Ph.D., MBA, CEO of Telesens, Founder of IT Grow Center (ITGC)

I am a trainer, coach, and leader with over 15 years of experience at the intersection of technology, management, and people development.

My mission is to help leaders and teams become more effective, adaptable, and self-aware in a world that changes every single day.
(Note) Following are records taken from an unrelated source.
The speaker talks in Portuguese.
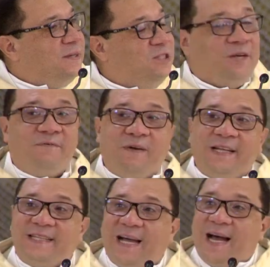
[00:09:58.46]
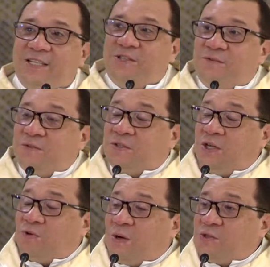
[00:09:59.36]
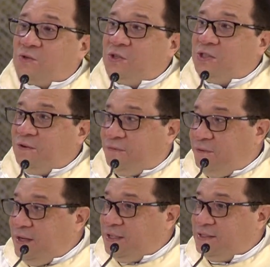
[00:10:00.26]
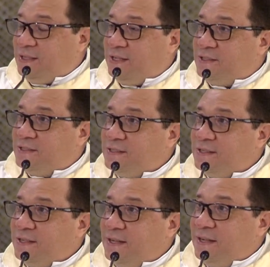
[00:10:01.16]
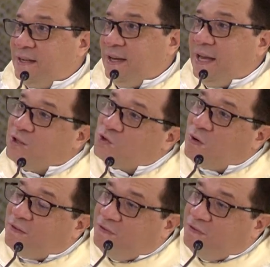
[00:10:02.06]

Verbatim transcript: de enfrentar situações difíceis em sua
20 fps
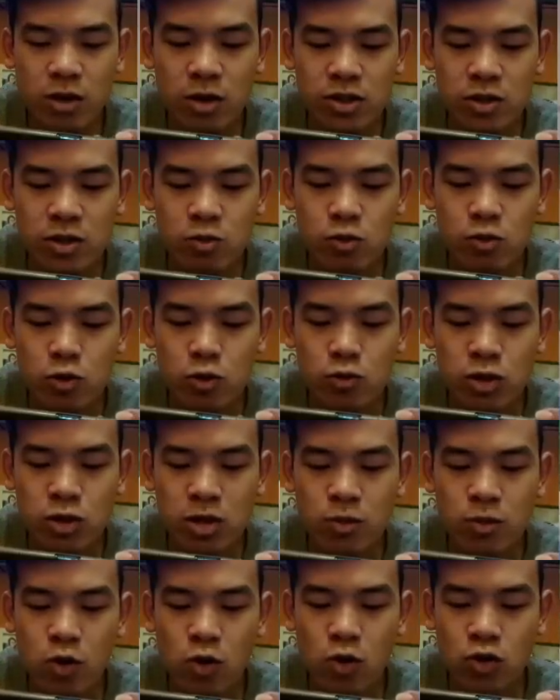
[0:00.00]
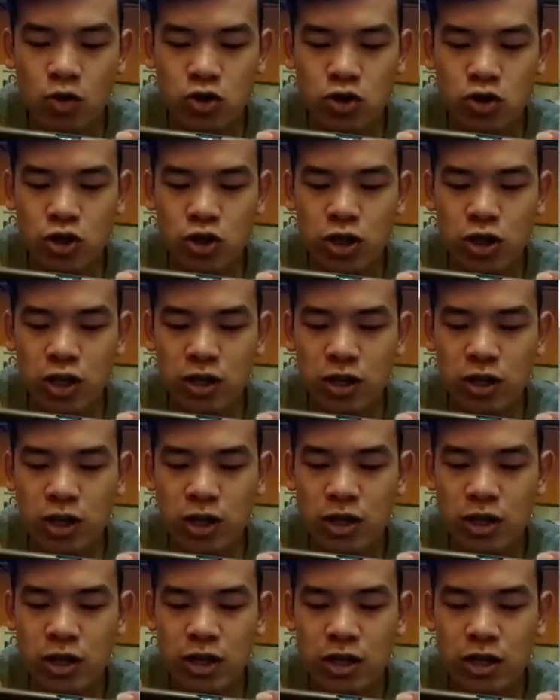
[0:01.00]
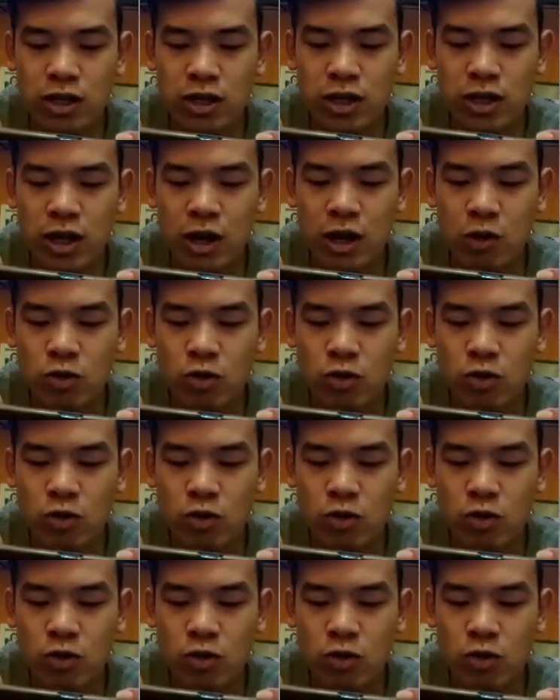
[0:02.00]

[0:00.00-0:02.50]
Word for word: anjir gue di ulti bos gila gila gila gila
🔹 Ph.D. in Technical Sciences and General MBA — a combination of systems thinking and strategic management.
🔹 CEO of Telesens — over a decade of experience in IT business development, organizational transformation, and building high-performance teams.
🔹 Founder of IT Grow Center (ITGC) — a space where future managers, trainers, and leaders grow.
🔹 MBA in Business Psychology — a deep understanding of human behavior, motivation, and management psychology that helps build mature teams and lead change effectively.
🔹 Author of the “Antimanager. Soft Skills Guideline” series — a trilogy on personal development, communication, and leadership.
🔹 Member of the International Association of MBAs (UK)
🔹 Certified Coach (ACSTH/ACTP) and former USAID mentor.

 

My approach is built on a simple belief:

“Everything is possible. The impossible just takes a little longer.”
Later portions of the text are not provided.